What the exercise asks
Give all the lines below again, exactly, with no pictures.

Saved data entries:
###

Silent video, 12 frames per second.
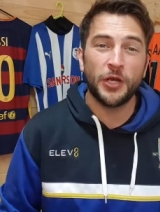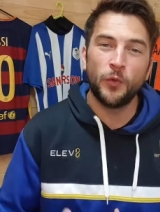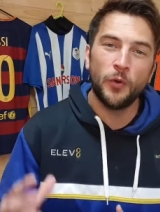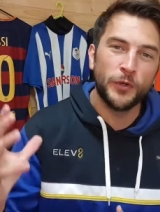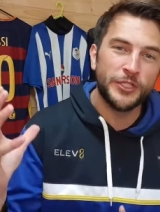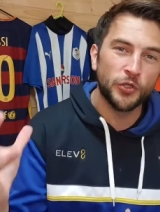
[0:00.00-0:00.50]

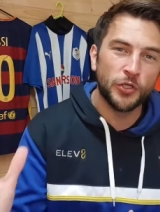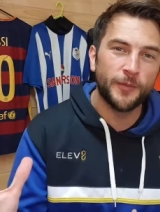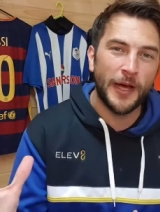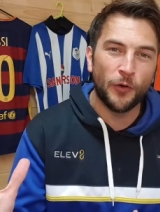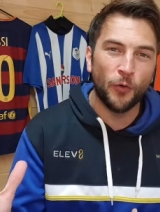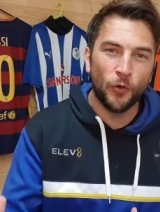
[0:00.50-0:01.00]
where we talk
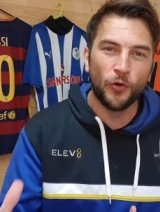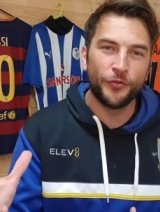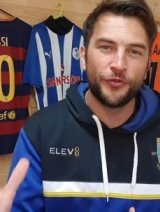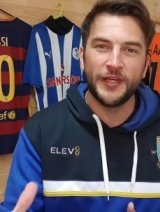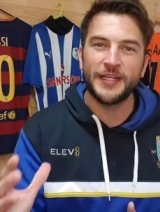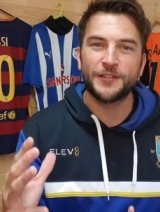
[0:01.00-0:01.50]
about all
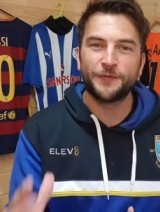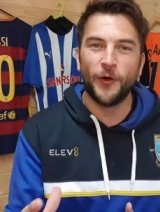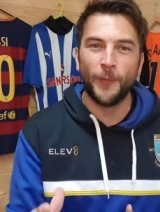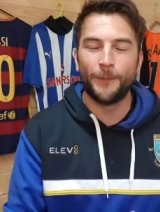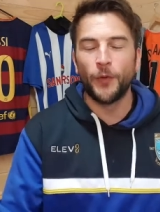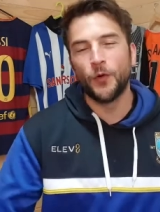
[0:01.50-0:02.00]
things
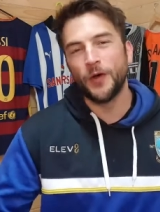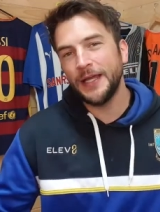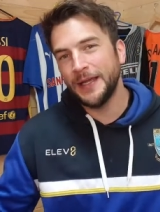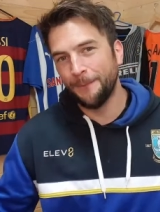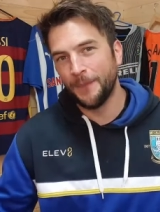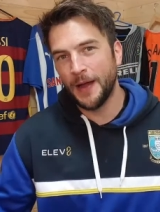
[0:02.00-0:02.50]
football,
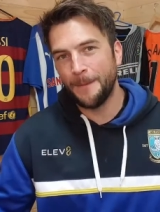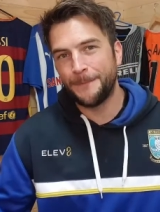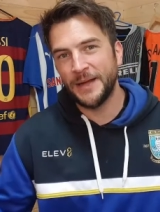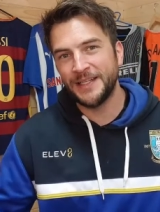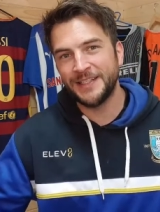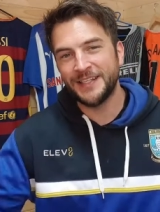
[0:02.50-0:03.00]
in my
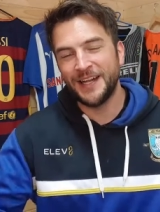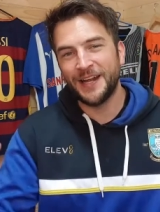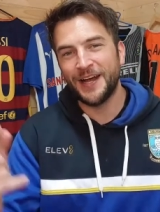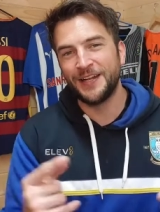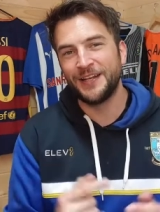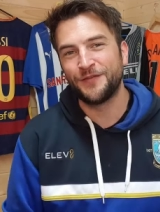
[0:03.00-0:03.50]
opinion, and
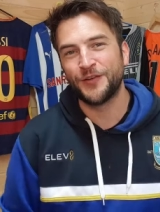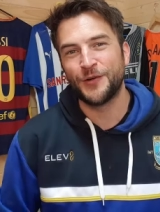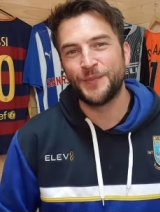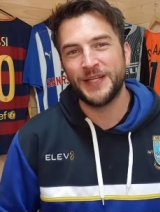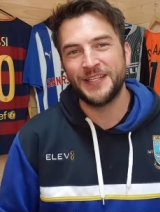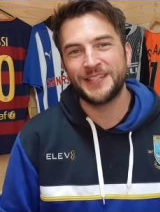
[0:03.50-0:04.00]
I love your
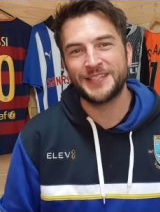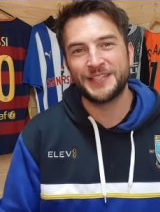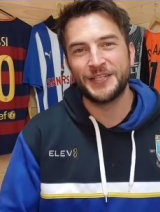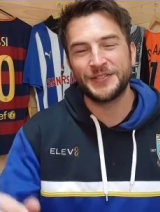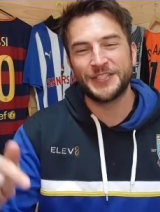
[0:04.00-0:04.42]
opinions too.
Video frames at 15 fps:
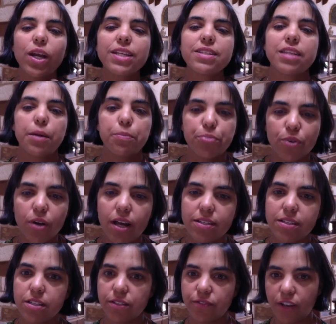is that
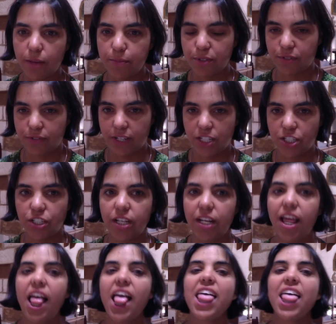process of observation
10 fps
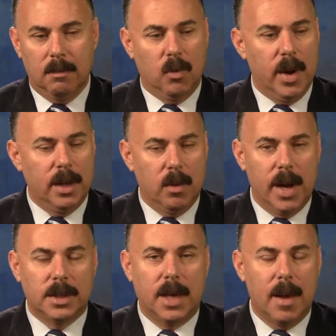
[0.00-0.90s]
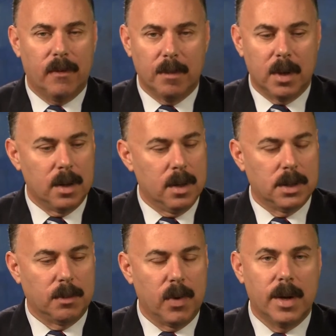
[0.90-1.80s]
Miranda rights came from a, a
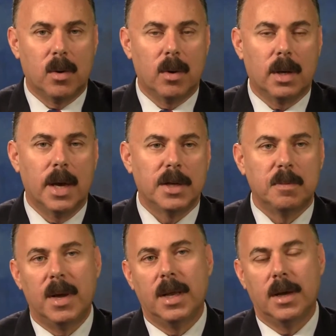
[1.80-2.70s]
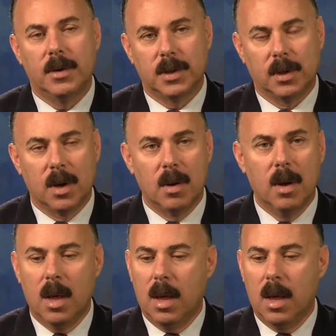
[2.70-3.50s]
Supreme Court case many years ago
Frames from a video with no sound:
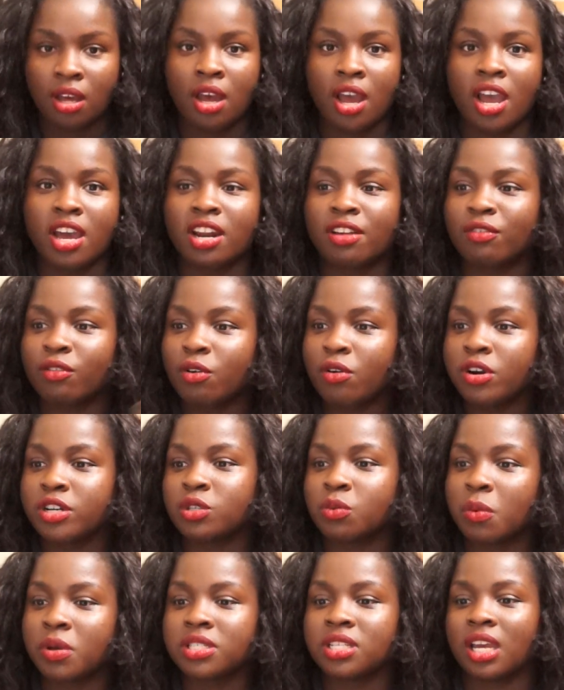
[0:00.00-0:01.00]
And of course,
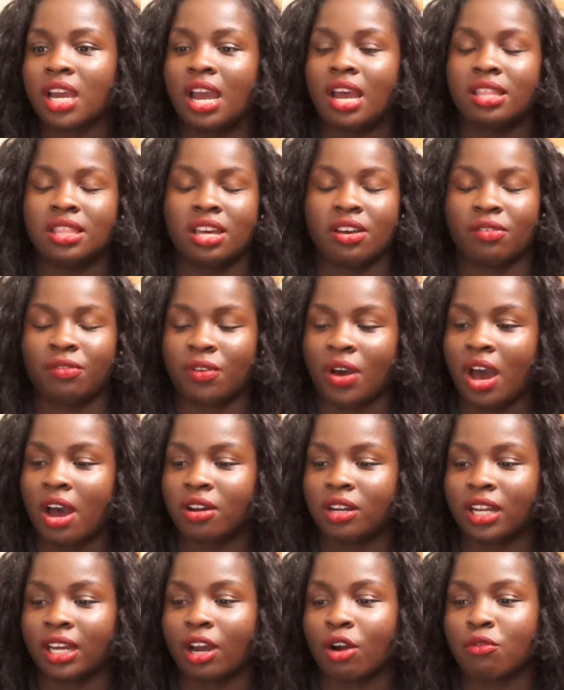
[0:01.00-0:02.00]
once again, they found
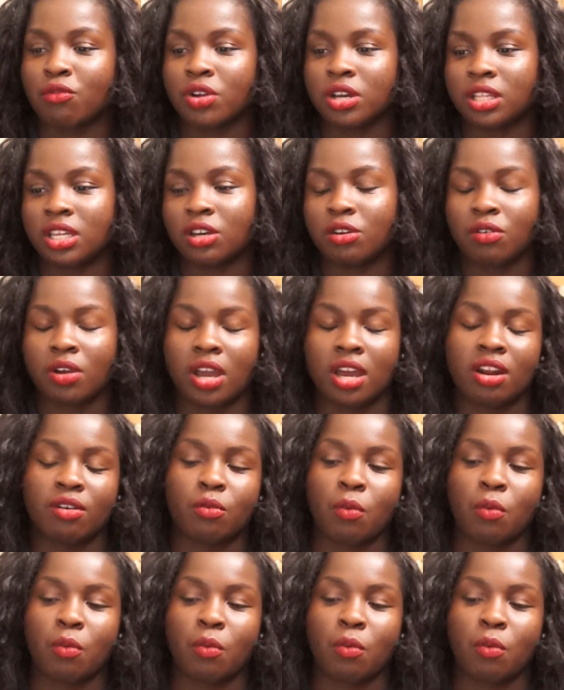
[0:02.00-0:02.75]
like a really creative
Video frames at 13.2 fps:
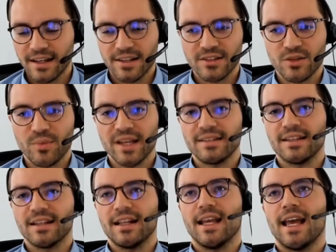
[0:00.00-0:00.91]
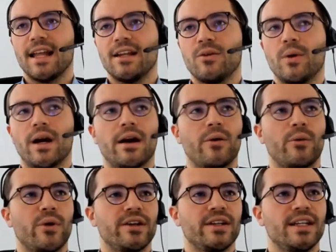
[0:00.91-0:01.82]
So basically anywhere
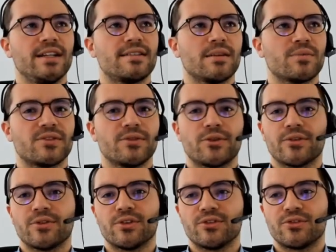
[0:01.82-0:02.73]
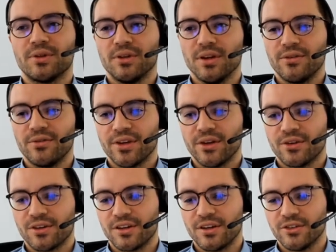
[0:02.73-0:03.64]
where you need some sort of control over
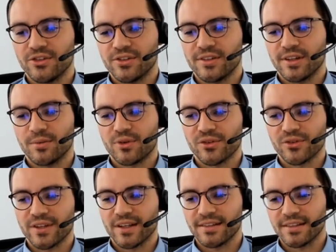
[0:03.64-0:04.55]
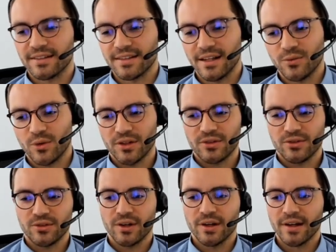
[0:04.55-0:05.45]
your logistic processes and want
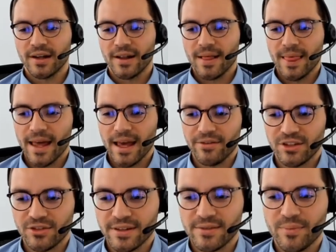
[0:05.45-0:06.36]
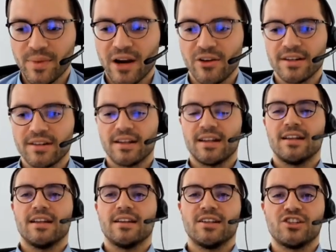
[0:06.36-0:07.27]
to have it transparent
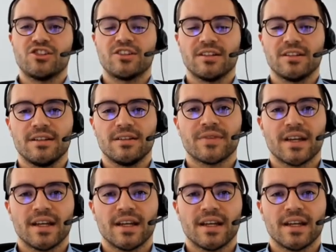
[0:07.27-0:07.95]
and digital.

###

Result for this task
Silent video, 12 frames per second.
[0:00.00-0:00.50]

[0:00.50-0:01.00]
where we talk
[0:01.00-0:01.50]
about all
[0:01.50-0:02.00]
things
[0:02.00-0:02.50]
football,
[0:02.50-0:03.00]
in my
[0:03.00-0:03.50]
opinion, and
[0:03.50-0:04.00]
I love your
[0:04.00-0:04.42]
opinions too.
Video frames at 15 fps:
is that
process of observation
10 fps
[0.00-0.90s]
[0.90-1.80s]
Miranda rights came from a, a
[1.80-2.70s]
[2.70-3.50s]
Supreme Court case many years ago
Frames from a video with no sound:
[0:00.00-0:01.00]
And of course,
[0:01.00-0:02.00]
once again, they found
[0:02.00-0:02.75]
like a really creative
Video frames at 13.2 fps:
[0:00.00-0:00.91]
[0:00.91-0:01.82]
So basically anywhere
[0:01.82-0:02.73]
[0:02.73-0:03.64]
where you need some sort of control over
[0:03.64-0:04.55]
[0:04.55-0:05.45]
your logistic processes and want
[0:05.45-0:06.36]
[0:06.36-0:07.27]
to have it transparent
[0:07.27-0:07.95]
and digital.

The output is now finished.